**Information:**
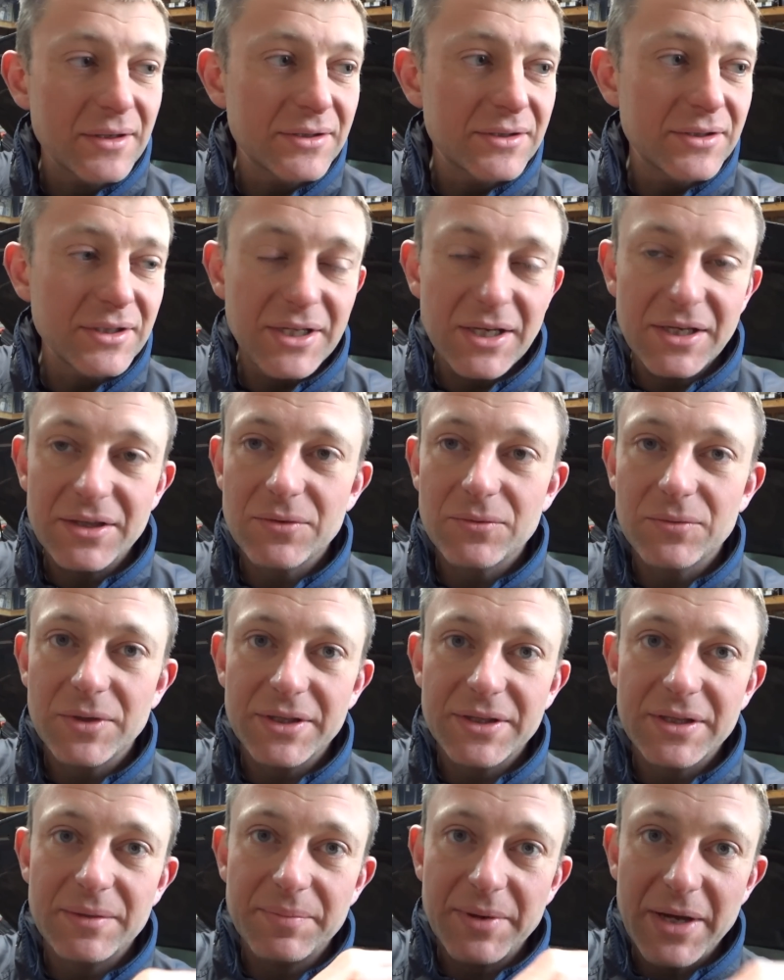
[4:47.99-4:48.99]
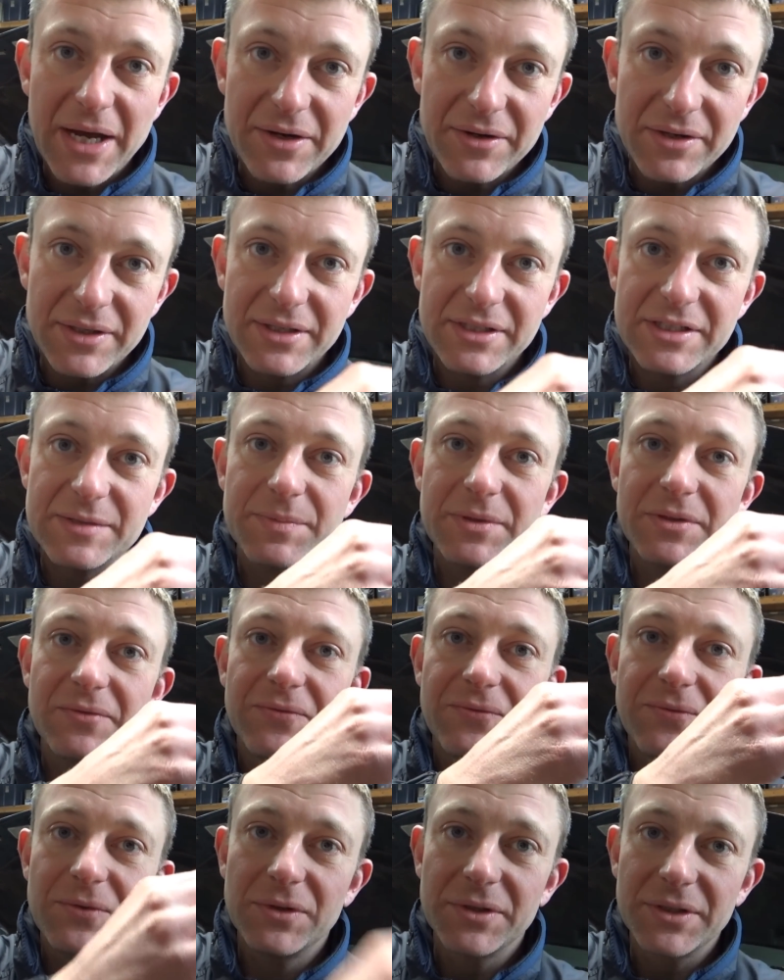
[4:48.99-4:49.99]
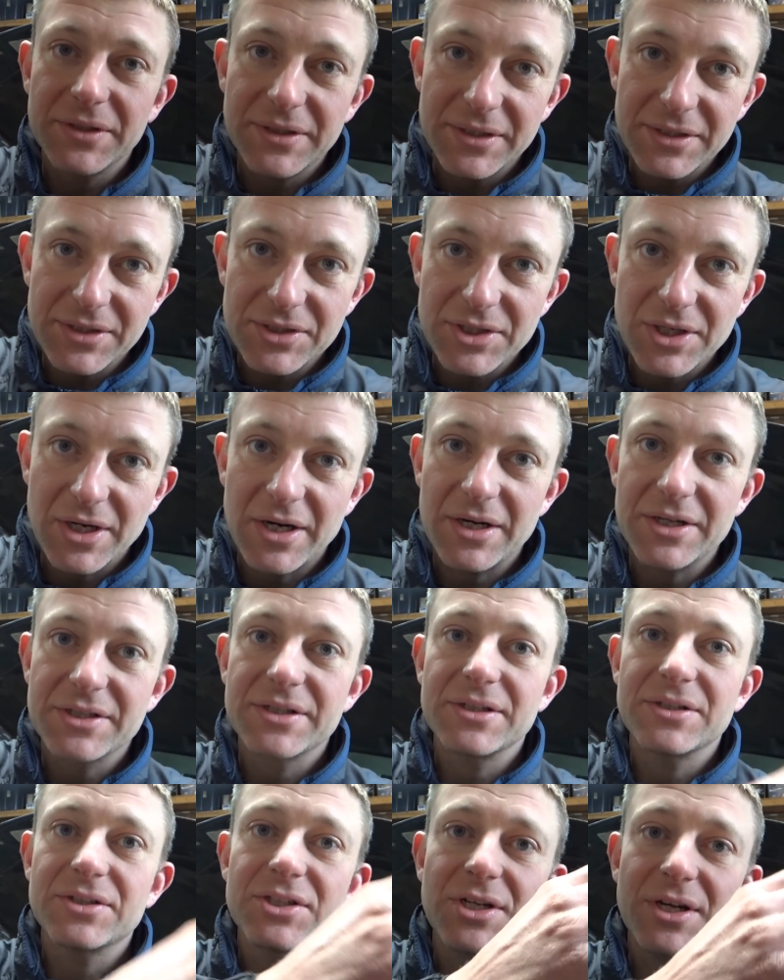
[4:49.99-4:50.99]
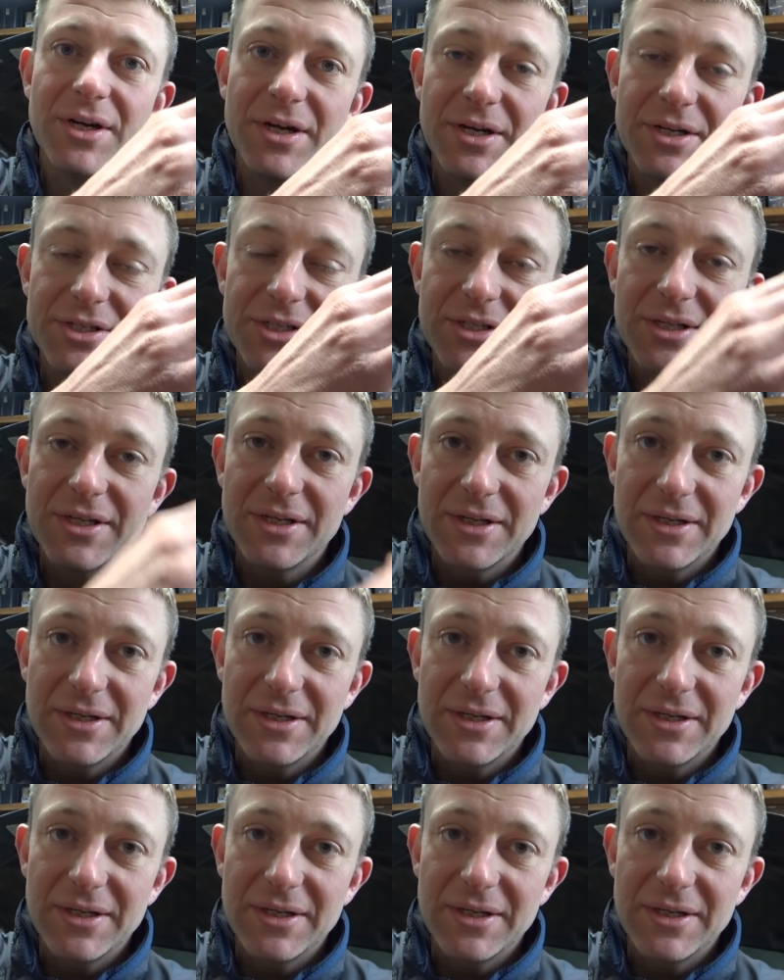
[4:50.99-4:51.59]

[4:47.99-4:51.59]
together with a battery that's been fully discharged and charged,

**Task statement:** Would you retype the entries above in full, exactly as written, minus the pictures?

**Solved exercise:**
[4:47.99-4:48.99]
[4:48.99-4:49.99]
[4:49.99-4:50.99]
[4:50.99-4:51.59]

[4:47.99-4:51.59]
together with a battery that's been fully discharged and charged,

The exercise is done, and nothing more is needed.